_WHAT TO PRODUCE_:
Lines before the one containing "(4.50 s to 5.40 s)" are not copied; that line and every one after it, through the end of the material below, are printed exactly, without pictures.

_DATA SHOWN_:

══════════

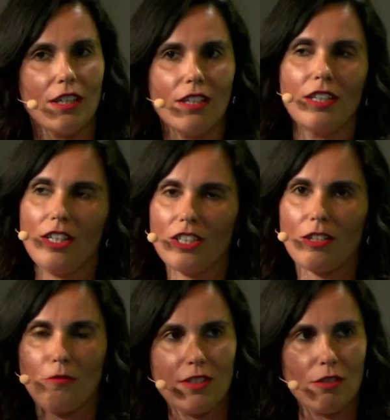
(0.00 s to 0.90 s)
very
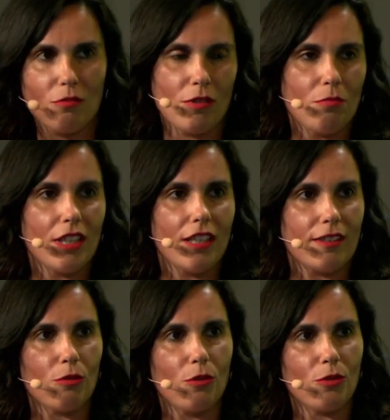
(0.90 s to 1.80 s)
developed,
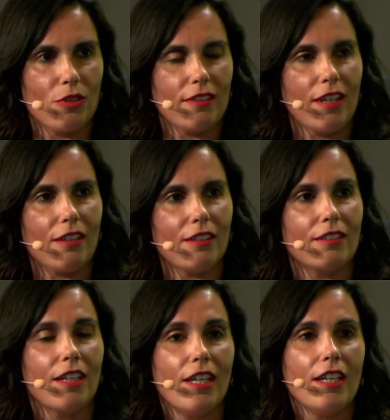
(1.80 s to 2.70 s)
and they have
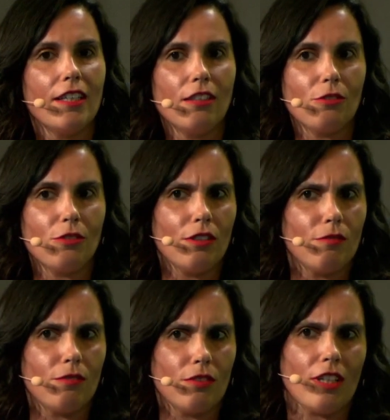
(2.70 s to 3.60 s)
already established
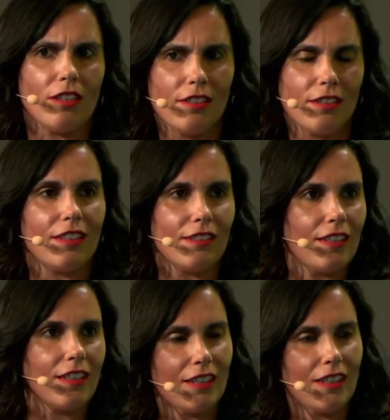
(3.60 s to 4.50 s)
communication with the
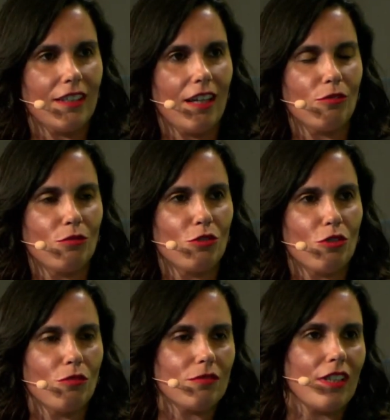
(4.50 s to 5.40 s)
satellite, and they
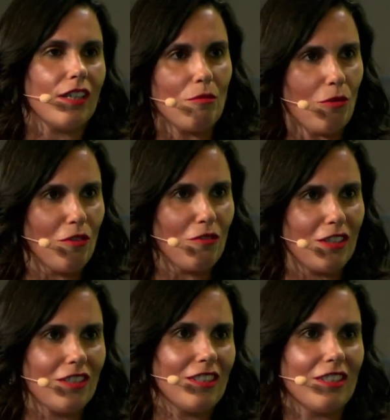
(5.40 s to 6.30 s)
claim
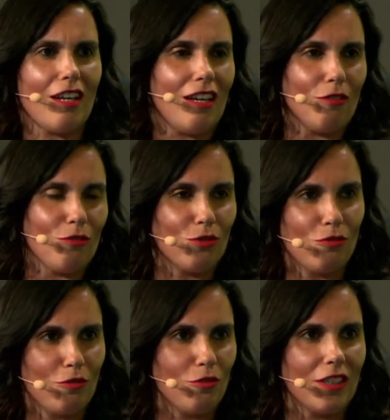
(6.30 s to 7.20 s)
they have some
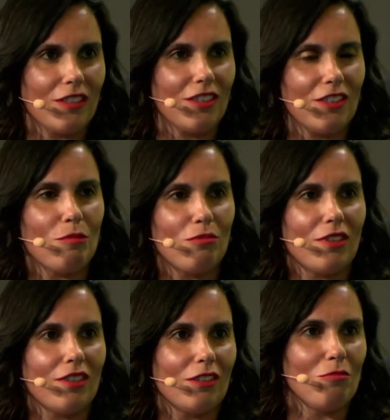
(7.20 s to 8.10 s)

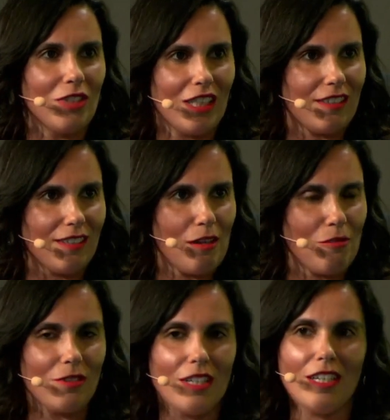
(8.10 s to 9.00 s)
mobile phones
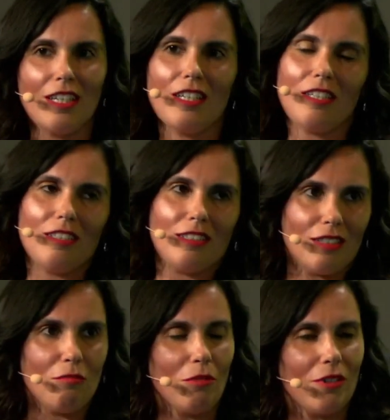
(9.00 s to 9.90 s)
that use this
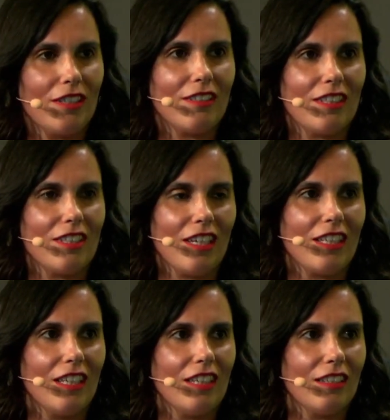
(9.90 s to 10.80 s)
type of
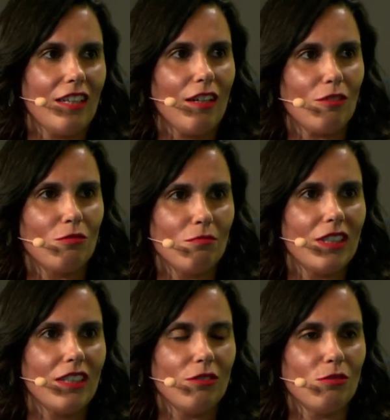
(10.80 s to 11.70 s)
communication
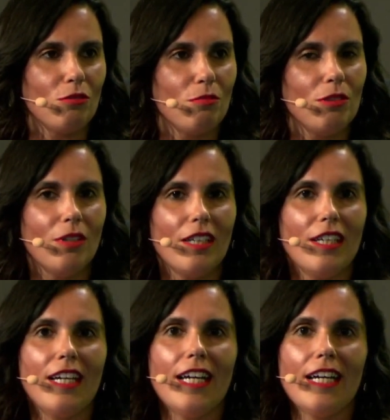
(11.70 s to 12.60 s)
although
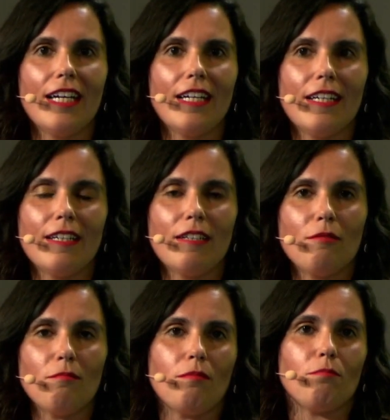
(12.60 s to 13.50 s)
this is a bit
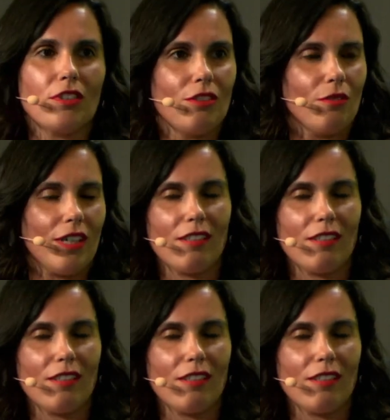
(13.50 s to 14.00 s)
dubious.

══════════

_OUTPUT BELOW_:
(4.50 s to 5.40 s)
satellite, and they
(5.40 s to 6.30 s)
claim
(6.30 s to 7.20 s)
they have some
(7.20 s to 8.10 s)

(8.10 s to 9.00 s)
mobile phones
(9.00 s to 9.90 s)
that use this
(9.90 s to 10.80 s)
type of
(10.80 s to 11.70 s)
communication
(11.70 s to 12.60 s)
although
(12.60 s to 13.50 s)
this is a bit
(13.50 s to 14.00 s)
dubious.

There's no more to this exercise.